A parte boa de trabalhar na RTP é que a missão é fazer serviço público, não é ter audiências. No entanto, é sempre bom veres que muitas pessoas veem o teu programa. Os números são importantes, mas não faço disso a coisa mais essencial do meu trabalho. Volto ao Alta Fidelidade, que não é o programa com mais audiências, mas é muito importante, porque foi feito com muita classe e amor. Tem de ser bem feito, porque sou perfecionista. Às vezes no Joker, se vir que há uma pergunta mal formulada, paro a gravação. Quero que o programa que apresento seja um programa com estrutura e bem pensando. Isso leva-me para o lado de não querer ser apenas o tipo que chega lá e apresenta, mas ser a pessoa que cuida do programa. No Taskmaster escrevo o guião todo com o Markl, no Joker sei quase tudo sobre os concorrentes. Não é só fazer perguntas e tentar dar dinheiro. Sou muito exigente comigo e que as pessoas vejam que é um bom programa, se tiver audiências, ainda melhor.
“Quero muito ver uma final de Wimbledon ao vivo”
Muita gente não sabe, mas tem uma verdadeira paixão pelo ténis. Quando começou esse bichinho?
Na família, o gene do ténis vem daí. A minha avó e o meu tio jogavam ténis e comecei desde muito miúdo. Quando cheguei à faculdade parei. Optei pelo estudo, porque percebi que, apesar de dar muita felicidade, não ia dar estabilidade financeira. Não se perdeu um número 1 do mundo, pelo contrário. O ténis é uma boa memória.
Se pudesse viver um ‘dia de sonho’ no ténis, jogar com alguém, narrar um jogo, participar num torneio, o que escolhia?
Quero muito ver uma final de Wimbledon ao vivo. Gostava de voltar a jogar torneios de maiores de 40 anos para sentir o bichinho da competição. Agora um dia de sonho era em Wimbledon, tinha dúvida entre os quatro slams, mas não há nada como Wimbledon. Gostava de confirmar a teoria e presenciar essa magia.

“Faço o cubo de rubik em 1 minuto e 10”
Quando está fora das câmaras e dos microfones, quem é o Vasco que poucas pessoas conhecem? O que surpreenderia um telespectador habitual?
As pessoas já conhecem tanto de mim que acho que não há nada que surpreenderia as pessoas. Mas posso dizer que consigo fazer o cubo de rubik em 1 minuto e 10 segundos. Ainda não consegui fazer em menos de 1 minuto.
Imagine que daqui a 20 anos olha para esta fase da sua vida. O que acha que o vai orgulhar mais e o que o vai fazer pensar “devia ter arriscado mais”?
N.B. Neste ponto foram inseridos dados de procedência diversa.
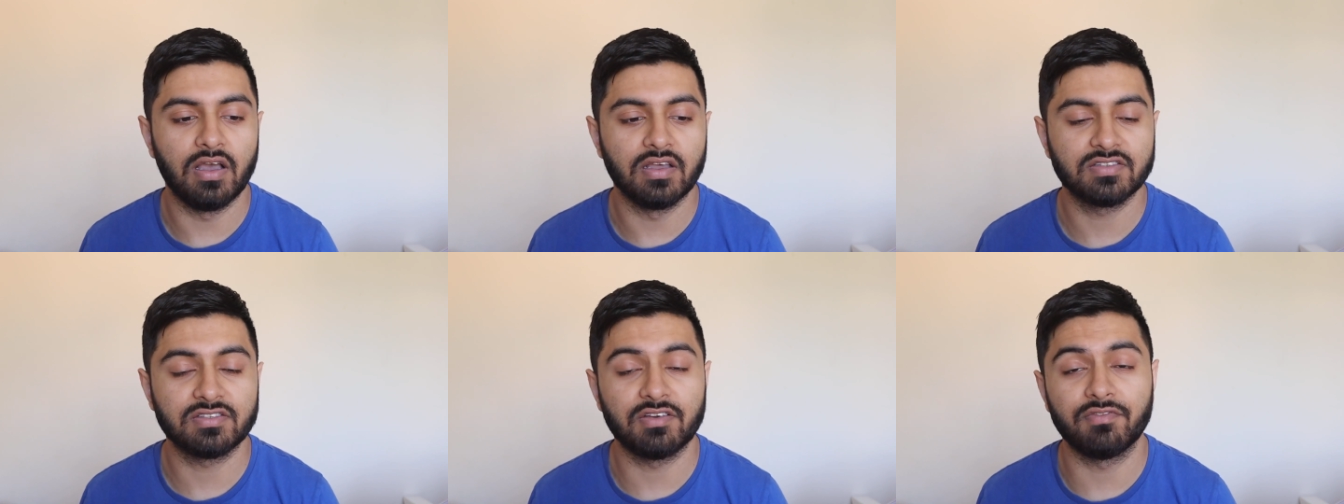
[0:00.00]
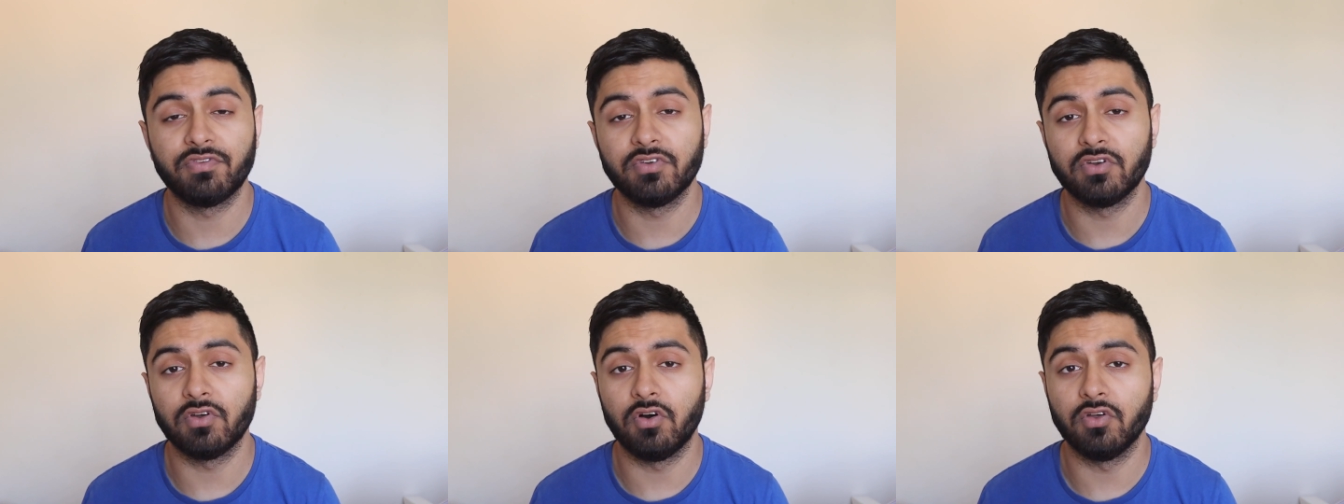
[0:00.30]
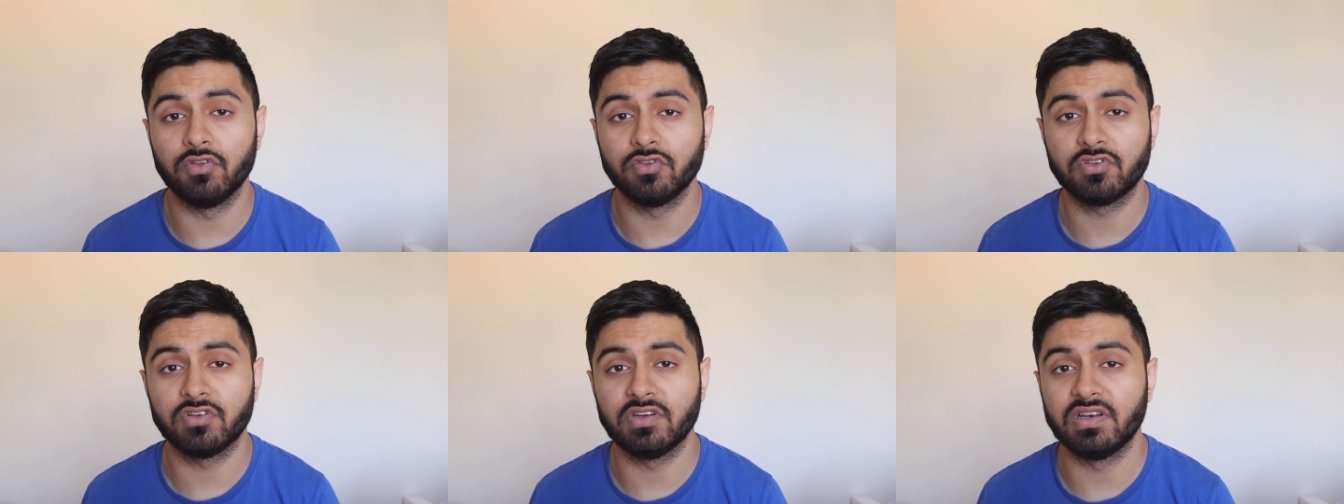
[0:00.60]
something
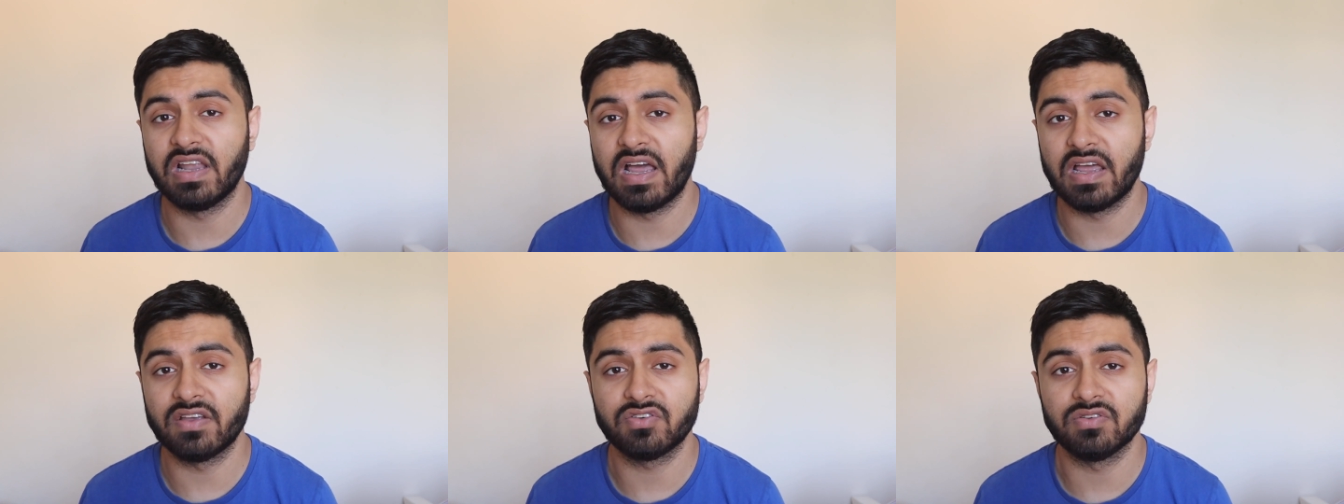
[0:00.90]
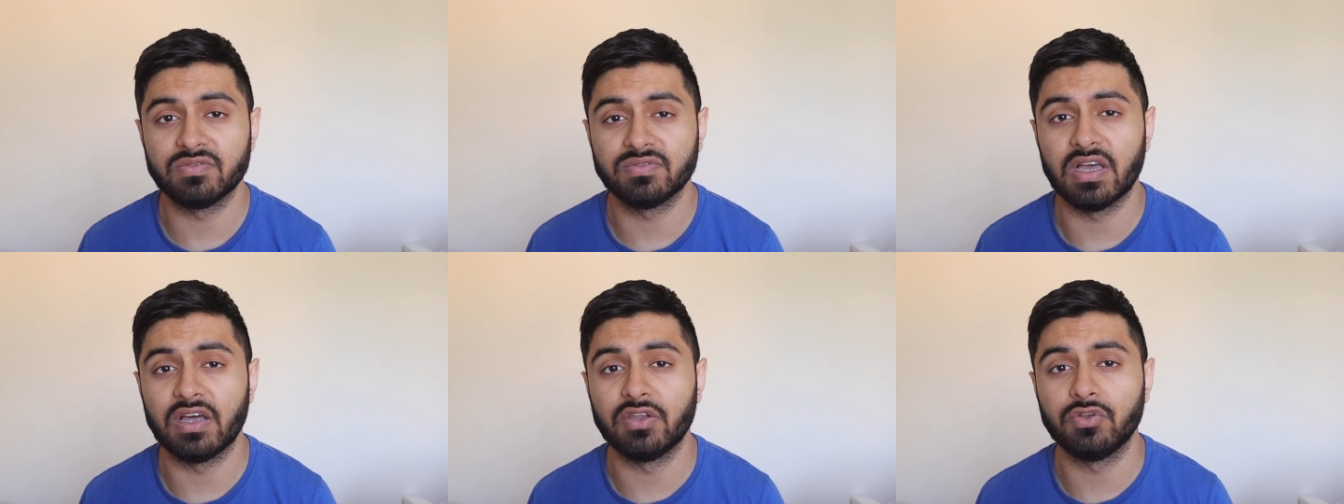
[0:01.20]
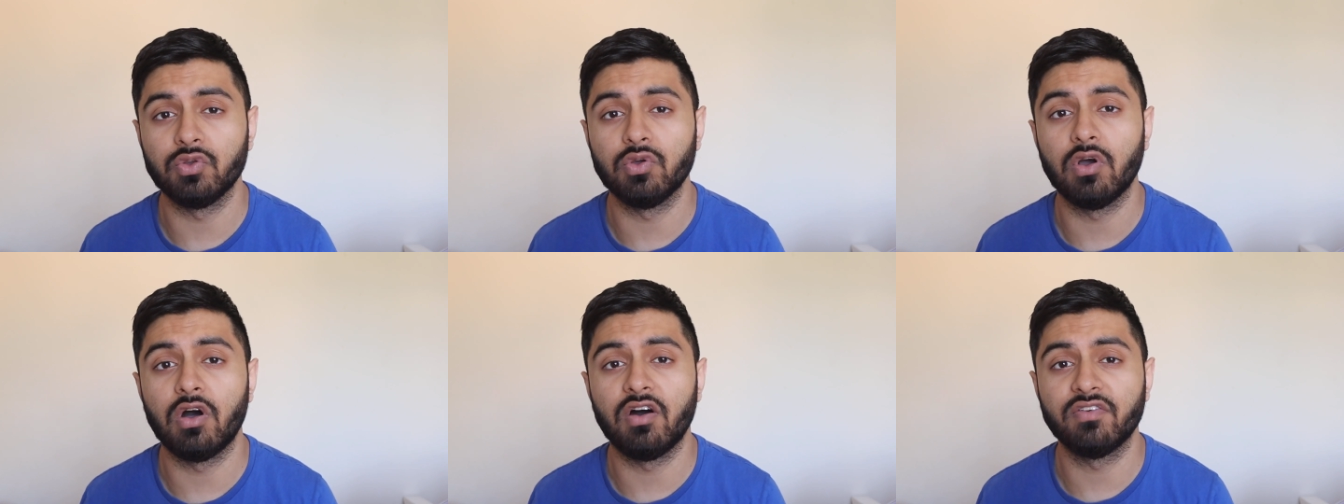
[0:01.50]
onto live streams that I
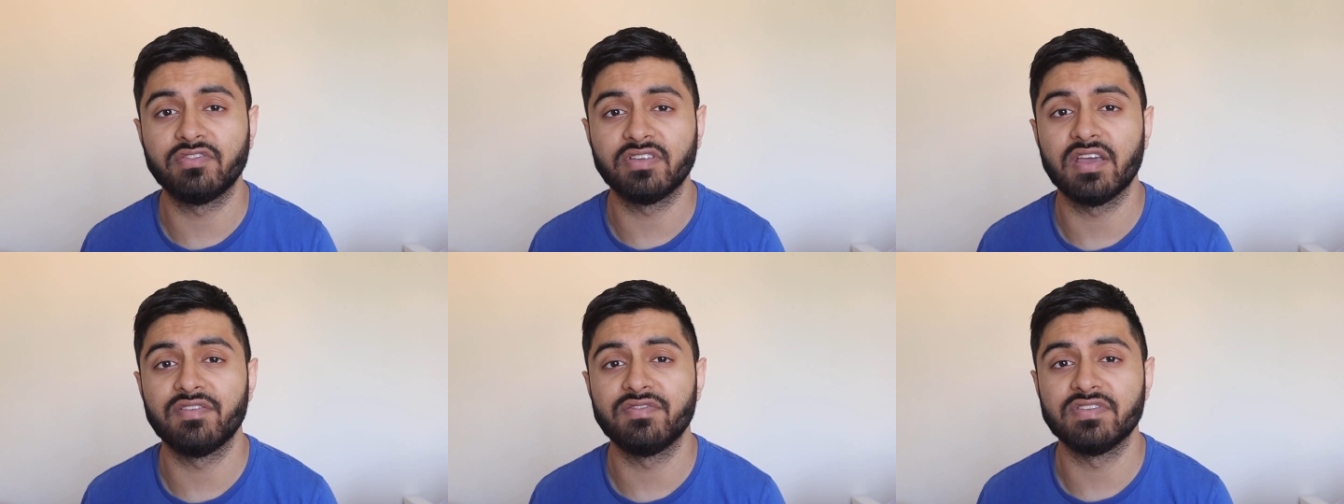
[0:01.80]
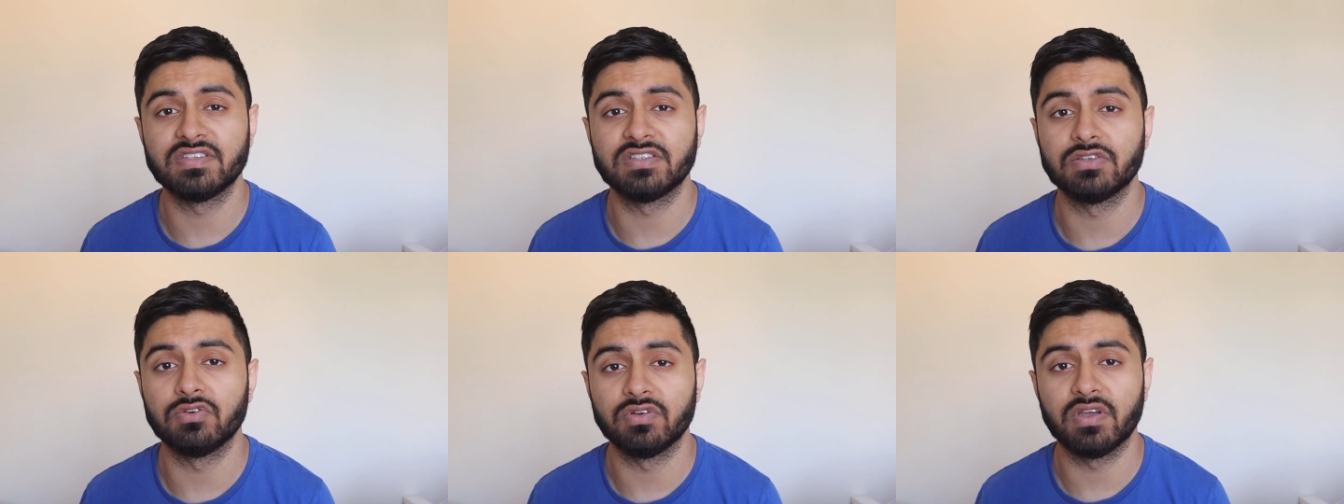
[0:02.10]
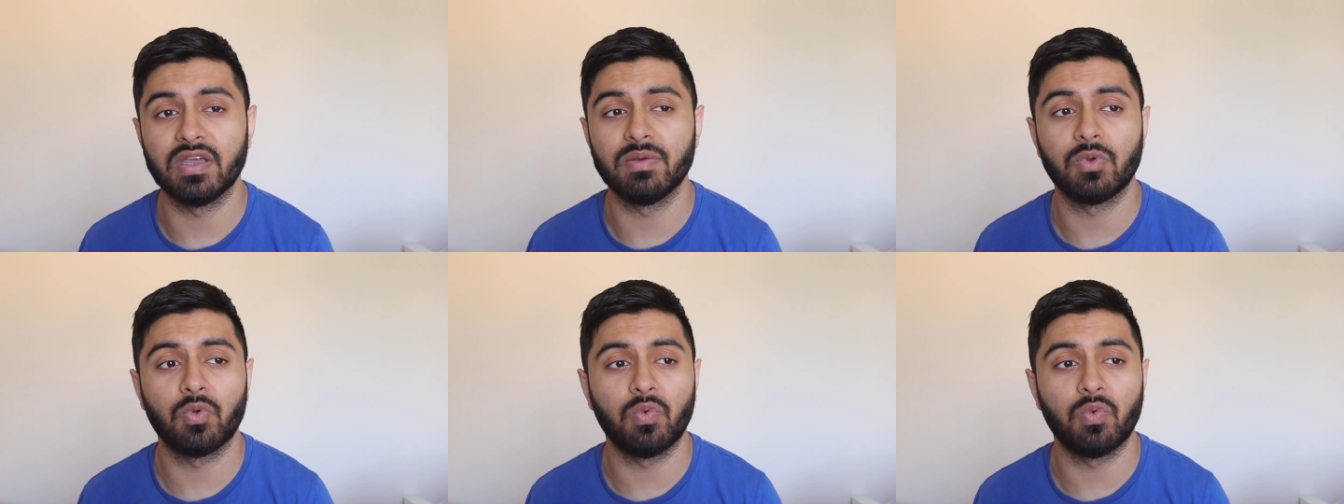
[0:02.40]
do after every single game.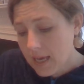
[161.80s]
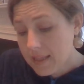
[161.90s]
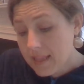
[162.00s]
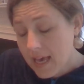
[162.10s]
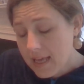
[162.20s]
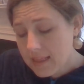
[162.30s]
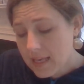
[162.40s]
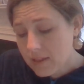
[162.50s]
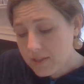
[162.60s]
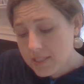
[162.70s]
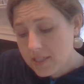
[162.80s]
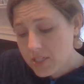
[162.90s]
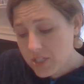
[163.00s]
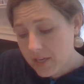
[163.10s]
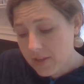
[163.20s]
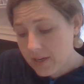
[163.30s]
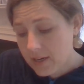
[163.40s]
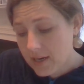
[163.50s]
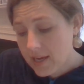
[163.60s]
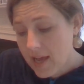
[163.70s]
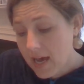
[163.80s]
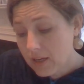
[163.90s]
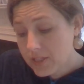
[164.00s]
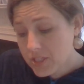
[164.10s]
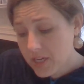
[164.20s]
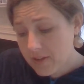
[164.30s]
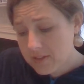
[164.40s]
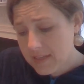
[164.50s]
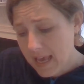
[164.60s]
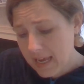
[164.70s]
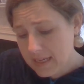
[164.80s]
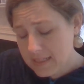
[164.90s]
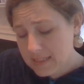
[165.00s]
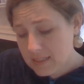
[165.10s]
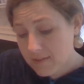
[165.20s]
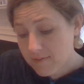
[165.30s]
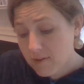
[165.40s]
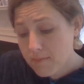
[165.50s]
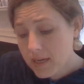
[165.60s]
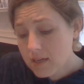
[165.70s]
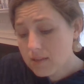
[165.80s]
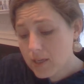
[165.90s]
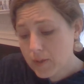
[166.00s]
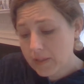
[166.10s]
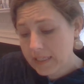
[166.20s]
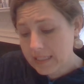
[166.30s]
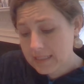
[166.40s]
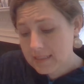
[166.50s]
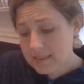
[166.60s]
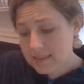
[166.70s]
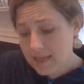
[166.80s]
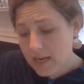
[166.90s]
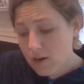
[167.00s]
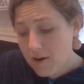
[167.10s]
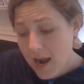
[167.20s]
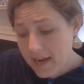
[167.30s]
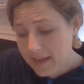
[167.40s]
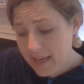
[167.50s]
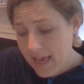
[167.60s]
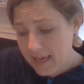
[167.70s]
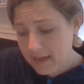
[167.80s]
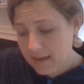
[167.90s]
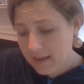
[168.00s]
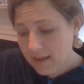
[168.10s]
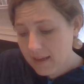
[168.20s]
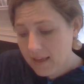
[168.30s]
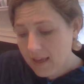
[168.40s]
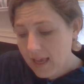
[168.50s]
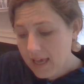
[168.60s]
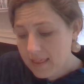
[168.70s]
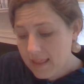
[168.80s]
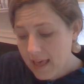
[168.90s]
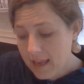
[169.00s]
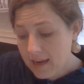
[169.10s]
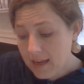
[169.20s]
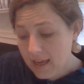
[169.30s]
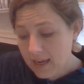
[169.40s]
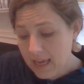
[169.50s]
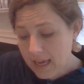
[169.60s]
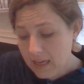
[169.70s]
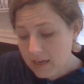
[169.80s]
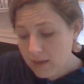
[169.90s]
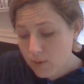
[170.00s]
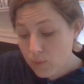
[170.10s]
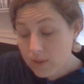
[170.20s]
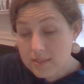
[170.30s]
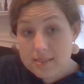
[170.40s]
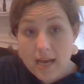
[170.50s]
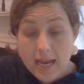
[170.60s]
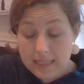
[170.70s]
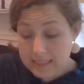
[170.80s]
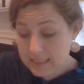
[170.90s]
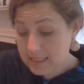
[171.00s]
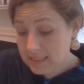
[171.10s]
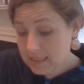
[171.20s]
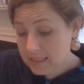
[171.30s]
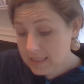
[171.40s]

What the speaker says: And then they looked at each other and held each other's hands for mere loneliness and cried again, and then again were silent.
Não vou pensar nisso. Quando começo a olhar para trás a pensar no que fiz e no que não fiz, não há nada que tenha dito a mim próprio que devia ter feito ou não. O meu trajeto tem sido bem pensado e com escolhas bem estruturadas. Falando de televisão, a TVI tem bastantes audiências, mas não quero ir para um canal com audiências fazer algo com o qual não me identifico. A audiência não é tudo, o dinheiro não é tudo. Estou bem resolvido em relação às opções que tomei. Portanto, não vai haver nada que olhe para trás e pense: “devia ter saltado para aquela carruagem” ou “não devia ter feito esta escolha”. Estou muito feliz com o meu trajeto. Se a minha carreira acabasse agora não havia nada que olhasse para trás e ficasse com pena. Até agora não estou arrependido de nada.